Exercise: An exact copy is required of every line from the one with "[00:00:00.45]" through the end of the data below, and the pictures must stay out of it.

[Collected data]
=== Begin Enclosure ===
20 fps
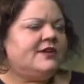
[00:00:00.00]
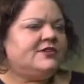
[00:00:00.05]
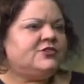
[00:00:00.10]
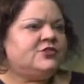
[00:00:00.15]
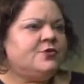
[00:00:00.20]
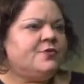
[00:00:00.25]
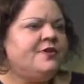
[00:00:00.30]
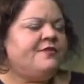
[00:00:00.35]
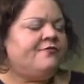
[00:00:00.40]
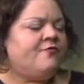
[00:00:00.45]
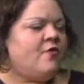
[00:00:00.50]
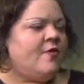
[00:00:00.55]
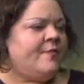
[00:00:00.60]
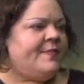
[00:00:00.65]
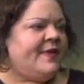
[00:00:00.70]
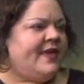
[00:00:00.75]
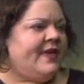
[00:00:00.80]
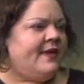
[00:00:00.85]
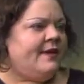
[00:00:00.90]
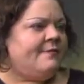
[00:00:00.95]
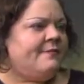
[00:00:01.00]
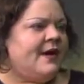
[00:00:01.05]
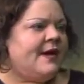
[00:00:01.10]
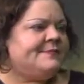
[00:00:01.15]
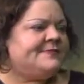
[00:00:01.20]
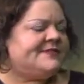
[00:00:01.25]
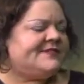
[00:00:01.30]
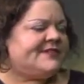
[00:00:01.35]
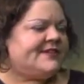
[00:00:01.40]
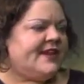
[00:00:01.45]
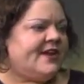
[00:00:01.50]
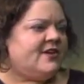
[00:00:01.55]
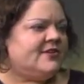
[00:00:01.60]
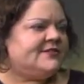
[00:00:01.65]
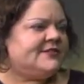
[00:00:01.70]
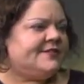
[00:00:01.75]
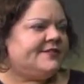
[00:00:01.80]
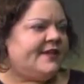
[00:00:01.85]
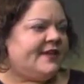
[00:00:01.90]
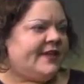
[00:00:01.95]
2 and 4 p.m.
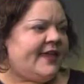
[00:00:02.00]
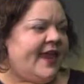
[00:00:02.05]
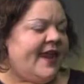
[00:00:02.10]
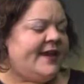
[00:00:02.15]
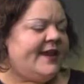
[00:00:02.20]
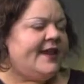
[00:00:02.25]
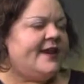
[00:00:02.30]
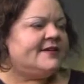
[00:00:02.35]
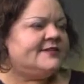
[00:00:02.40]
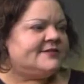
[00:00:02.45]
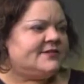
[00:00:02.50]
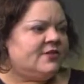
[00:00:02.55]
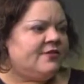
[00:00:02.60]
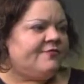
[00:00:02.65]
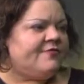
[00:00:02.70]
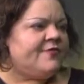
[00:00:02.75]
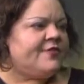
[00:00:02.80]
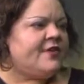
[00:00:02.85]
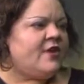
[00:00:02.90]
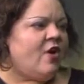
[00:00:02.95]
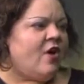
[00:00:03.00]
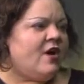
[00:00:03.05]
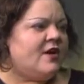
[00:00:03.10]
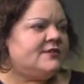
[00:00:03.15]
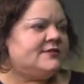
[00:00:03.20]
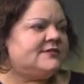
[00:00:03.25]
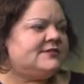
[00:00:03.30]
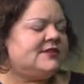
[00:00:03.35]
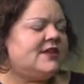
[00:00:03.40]
upstairs at the Acadiana Center for the Arts.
=== End Enclosure ===
Answer to the problem:
[00:00:00.45]
[00:00:00.50]
[00:00:00.55]
[00:00:00.60]
[00:00:00.65]
[00:00:00.70]
[00:00:00.75]
[00:00:00.80]
[00:00:00.85]
[00:00:00.90]
[00:00:00.95]
[00:00:01.00]
[00:00:01.05]
[00:00:01.10]
[00:00:01.15]
[00:00:01.20]
[00:00:01.25]
[00:00:01.30]
[00:00:01.35]
[00:00:01.40]
[00:00:01.45]
[00:00:01.50]
[00:00:01.55]
[00:00:01.60]
[00:00:01.65]
[00:00:01.70]
[00:00:01.75]
[00:00:01.80]
[00:00:01.85]
[00:00:01.90]
[00:00:01.95]
2 and 4 p.m.
[00:00:02.00]
[00:00:02.05]
[00:00:02.10]
[00:00:02.15]
[00:00:02.20]
[00:00:02.25]
[00:00:02.30]
[00:00:02.35]
[00:00:02.40]
[00:00:02.45]
[00:00:02.50]
[00:00:02.55]
[00:00:02.60]
[00:00:02.65]
[00:00:02.70]
[00:00:02.75]
[00:00:02.80]
[00:00:02.85]
[00:00:02.90]
[00:00:02.95]
[00:00:03.00]
[00:00:03.05]
[00:00:03.10]
[00:00:03.15]
[00:00:03.20]
[00:00:03.25]
[00:00:03.30]
[00:00:03.35]
[00:00:03.40]
upstairs at the Acadiana Center for the Arts.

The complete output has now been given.